Apart from the pictures, everything in the lines below must be printed exactly.

*** Task material ***

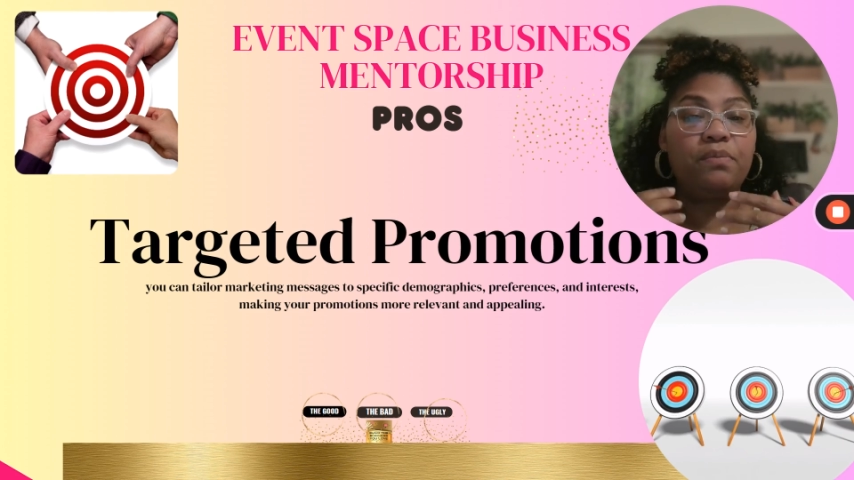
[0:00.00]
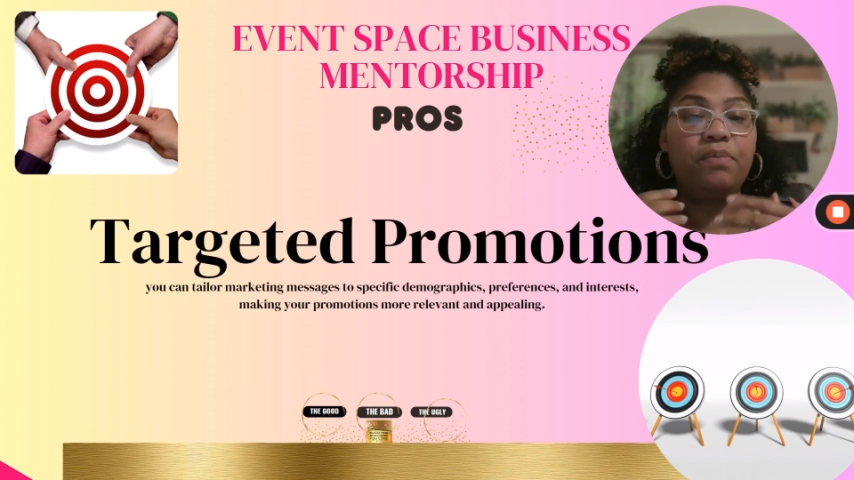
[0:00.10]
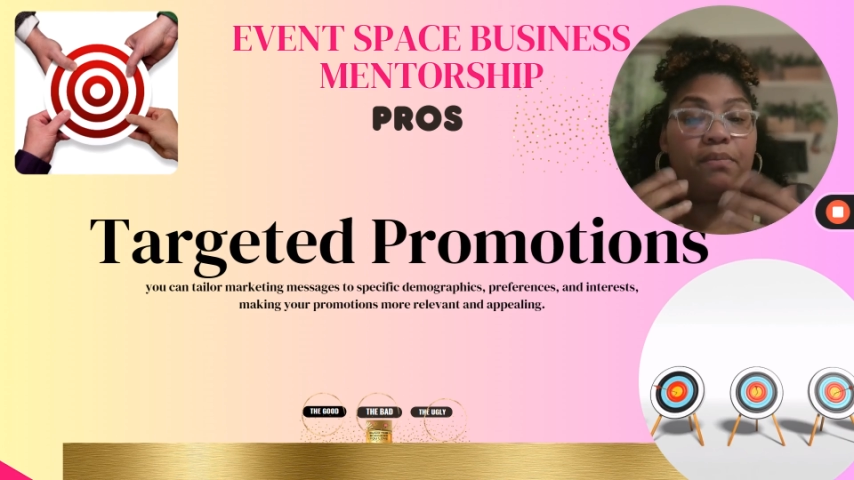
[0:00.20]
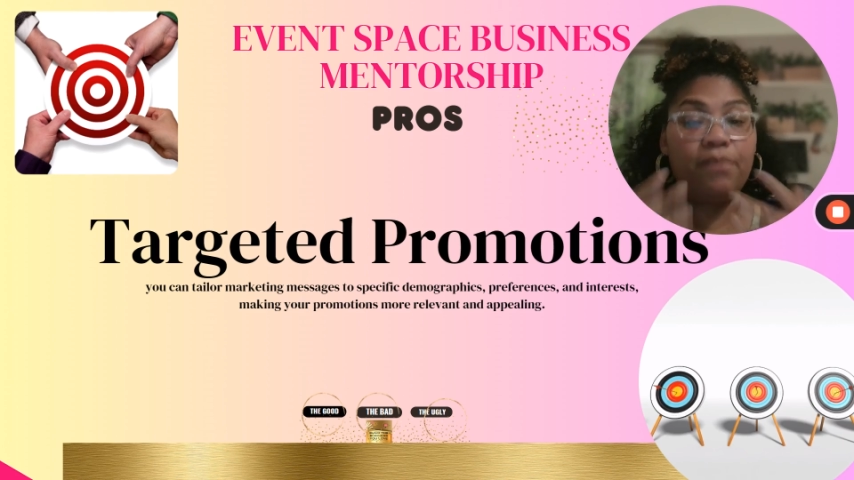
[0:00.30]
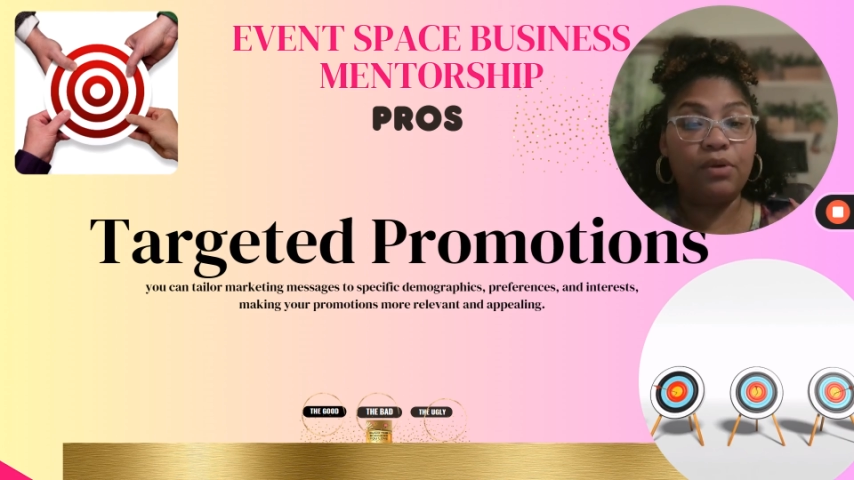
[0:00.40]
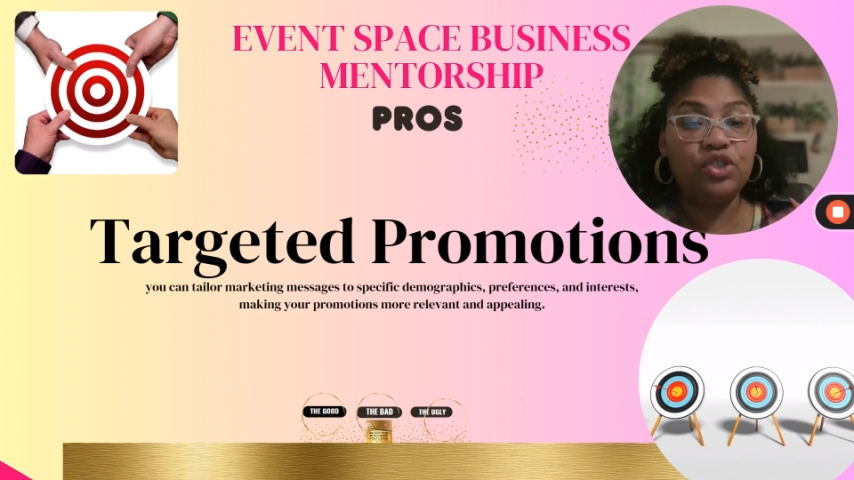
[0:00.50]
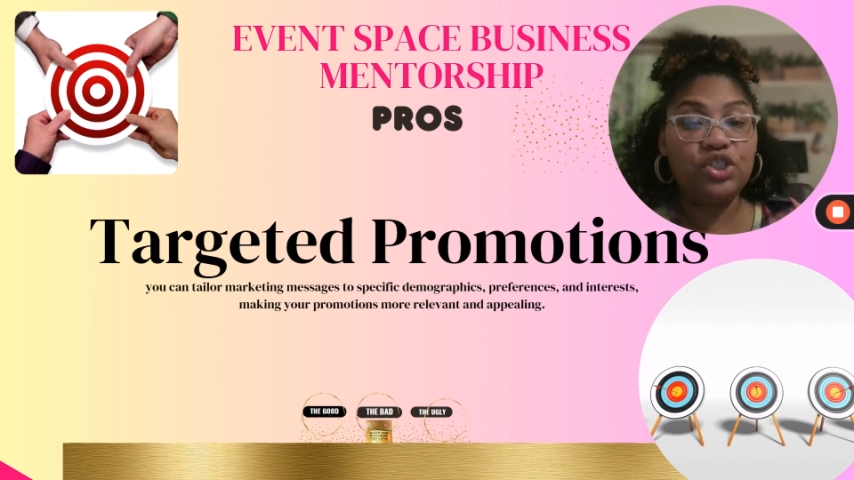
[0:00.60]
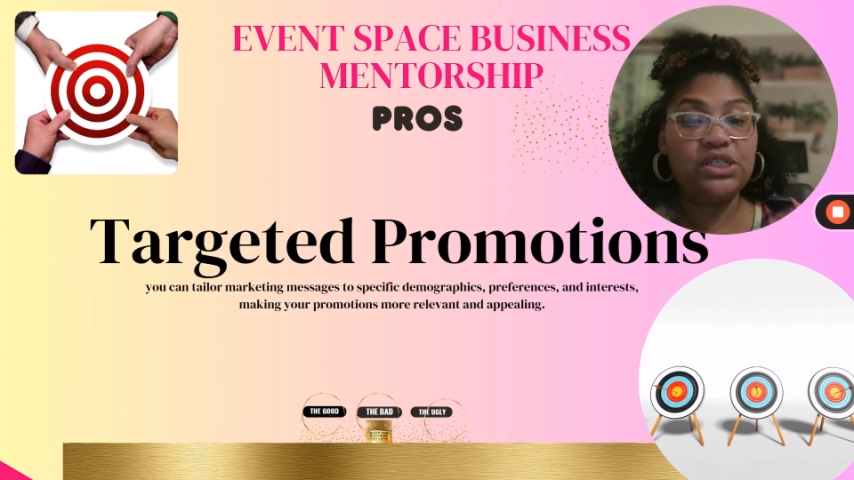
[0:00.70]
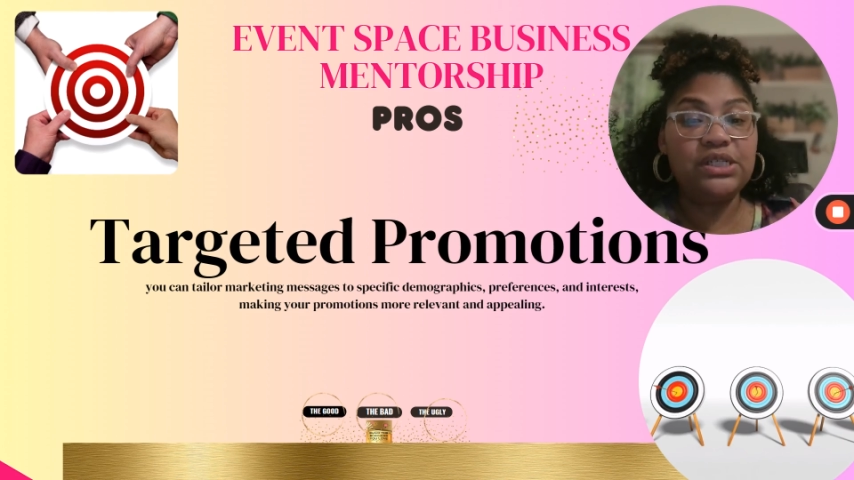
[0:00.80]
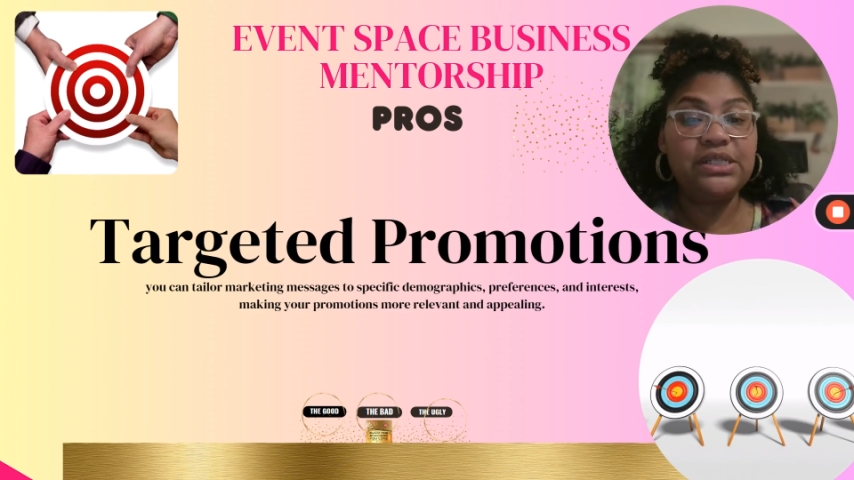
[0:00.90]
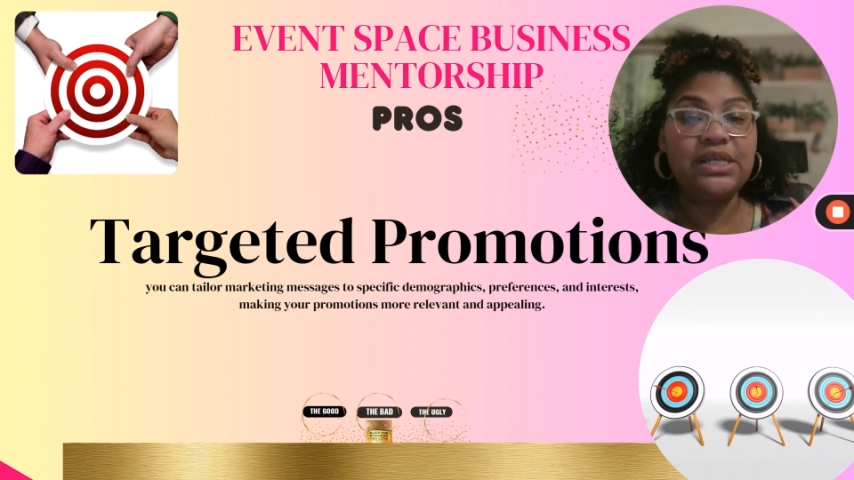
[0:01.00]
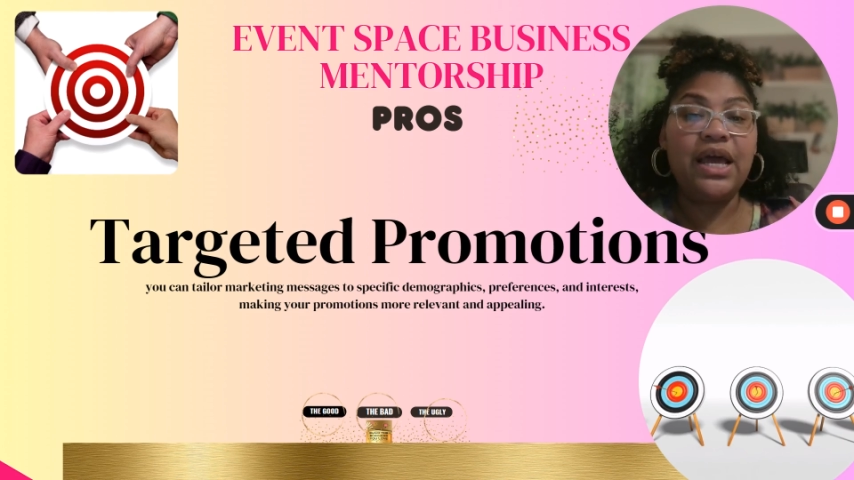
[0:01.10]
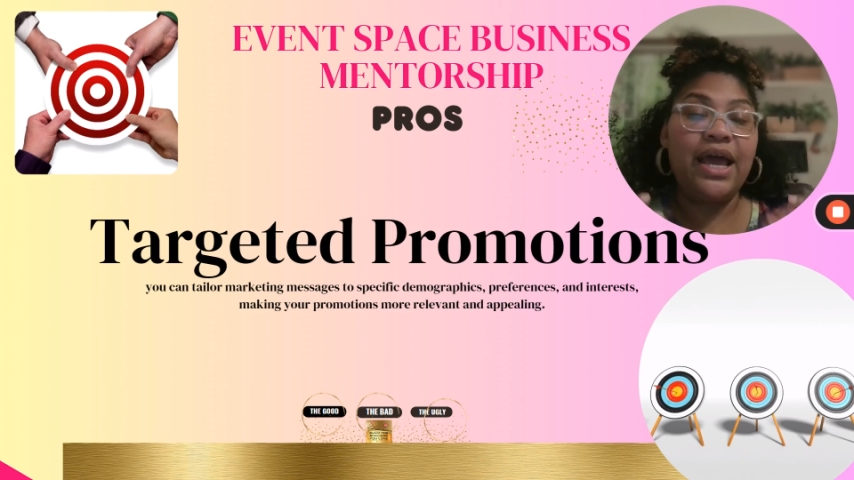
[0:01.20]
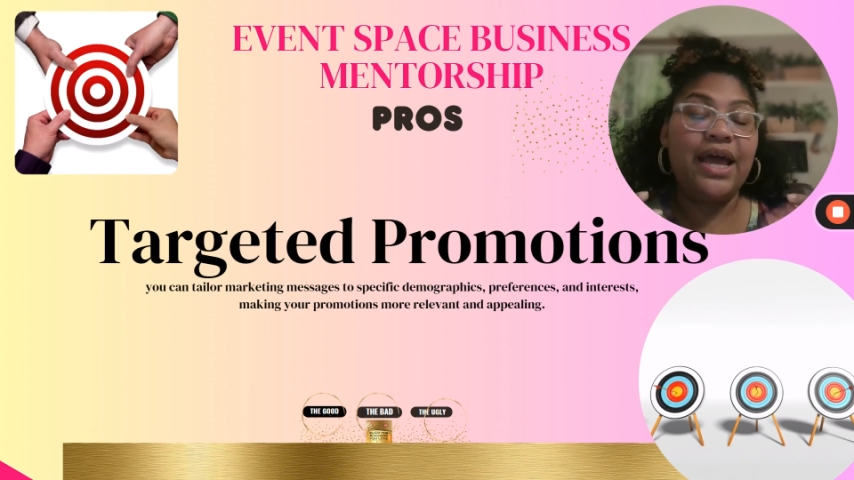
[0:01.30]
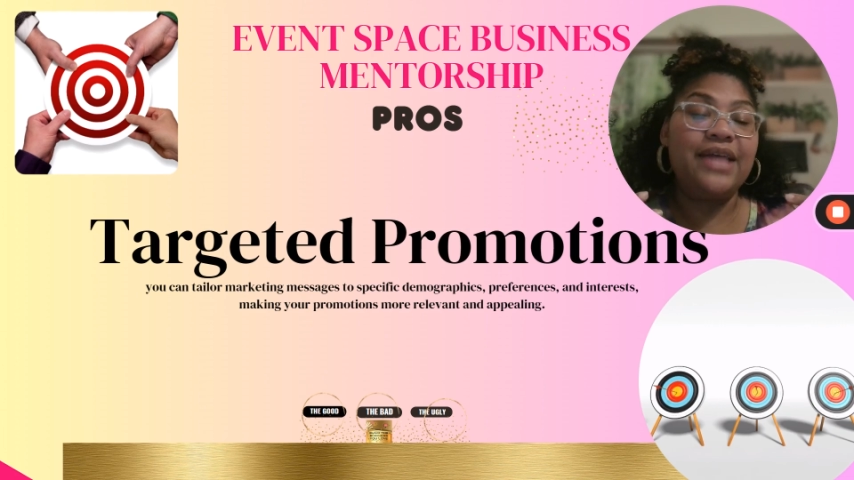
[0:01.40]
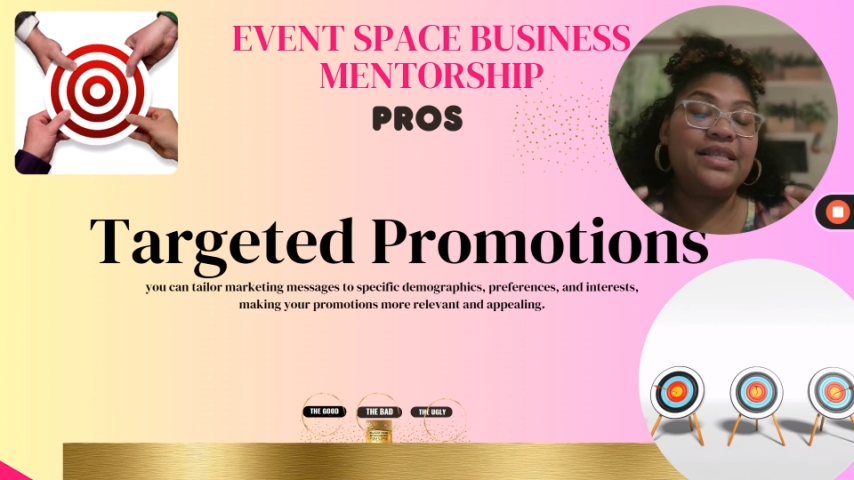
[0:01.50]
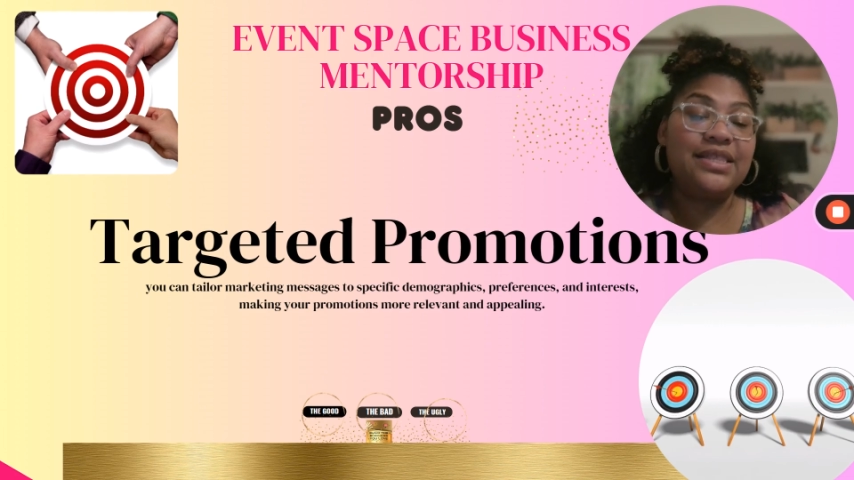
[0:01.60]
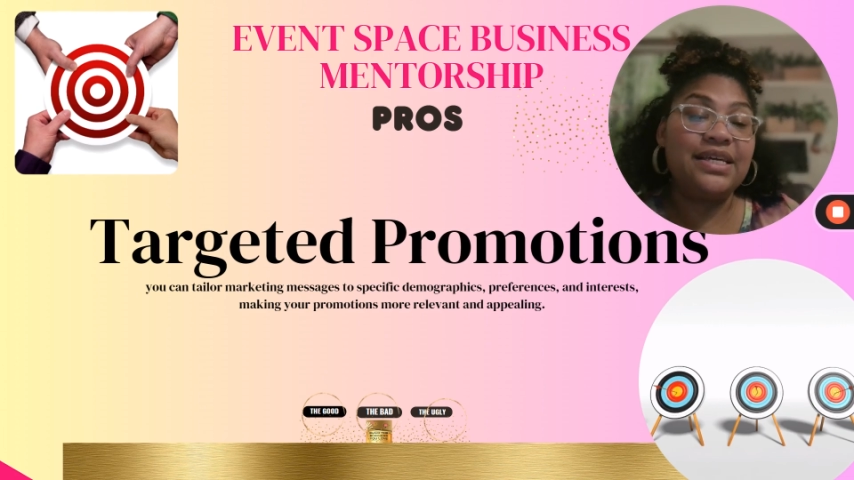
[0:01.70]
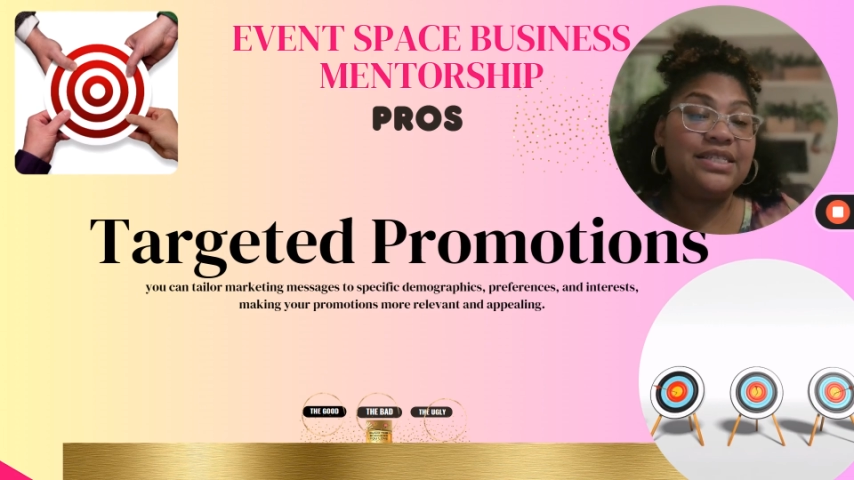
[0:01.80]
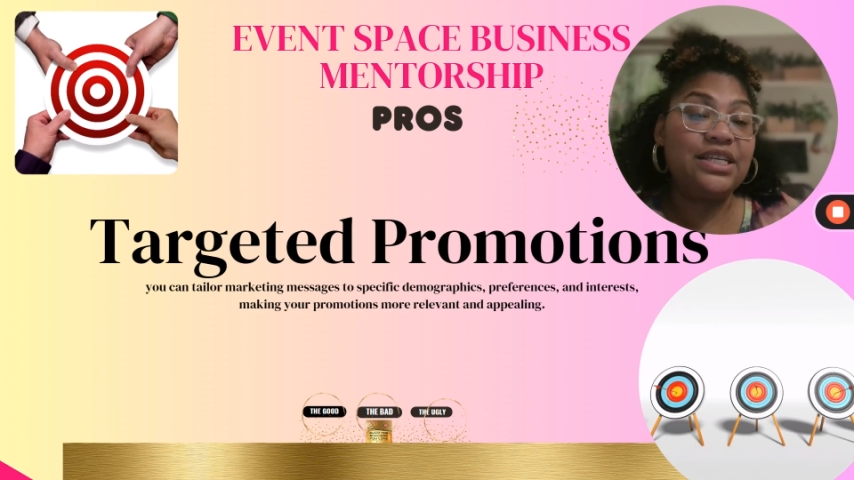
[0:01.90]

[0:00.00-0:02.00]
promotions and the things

*** End of Task material ***

*Answer for the task*.
[0:00.00]
[0:00.10]
[0:00.20]
[0:00.30]
[0:00.40]
[0:00.50]
[0:00.60]
[0:00.70]
[0:00.80]
[0:00.90]
[0:01.00]
[0:01.10]
[0:01.20]
[0:01.30]
[0:01.40]
[0:01.50]
[0:01.60]
[0:01.70]
[0:01.80]
[0:01.90]

[0:00.00-0:02.00]
promotions and the things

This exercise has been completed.